Example frame copies from the dataset we collected.
The task of partial copy detection in videos aims at finding if one or more segments of a query video have (transformed) copies in a large dataset. Since collecting and annotating large datasets of real partial copies are extremely time-consuming, previous video copy detection research used either small-scale datasets or large datasets with simulated partial copies by imposing several pre-defined transformations (e.g., photometric or geometric changes). While the simulated datasets were useful for research, it is unknown how well the techniques developed on such data work on real copies, which are often too complex to be simulated. In this work, we introduce a large-scale video copy database (VCDB) with over 100,000 Web videos, containing more than 9,000 copied segment pairs found through careful manual annotation.

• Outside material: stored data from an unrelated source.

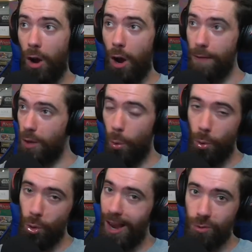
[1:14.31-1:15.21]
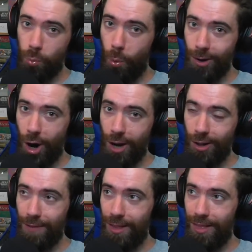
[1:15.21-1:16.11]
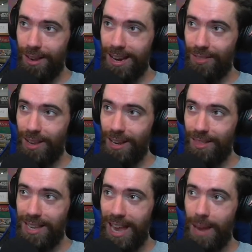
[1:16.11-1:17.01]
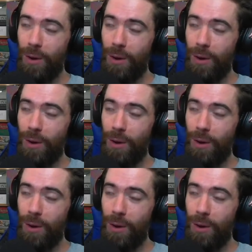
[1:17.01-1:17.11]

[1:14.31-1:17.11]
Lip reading: often only has one card left in the deck at the end of the game,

We further benchmark a baseline system on VCDB, which has demonstrated state-of-the-art results in recent copy detection research. Our evaluation suggests that existing techniques--which have shown near-perfect results on the simulated benchmarks--are far from satisfactory in detecting complex real copies. VCDB is released to advance the research around this challenging problem.
Yu-Gang Jiang, Yudong Jiang, Jiajun Wang, VCDB: A Large-Scale Database for Partial Copy Detection in Videos, European Conference on Computer Vision (ECCV), Zurich, Switzerland, 2014.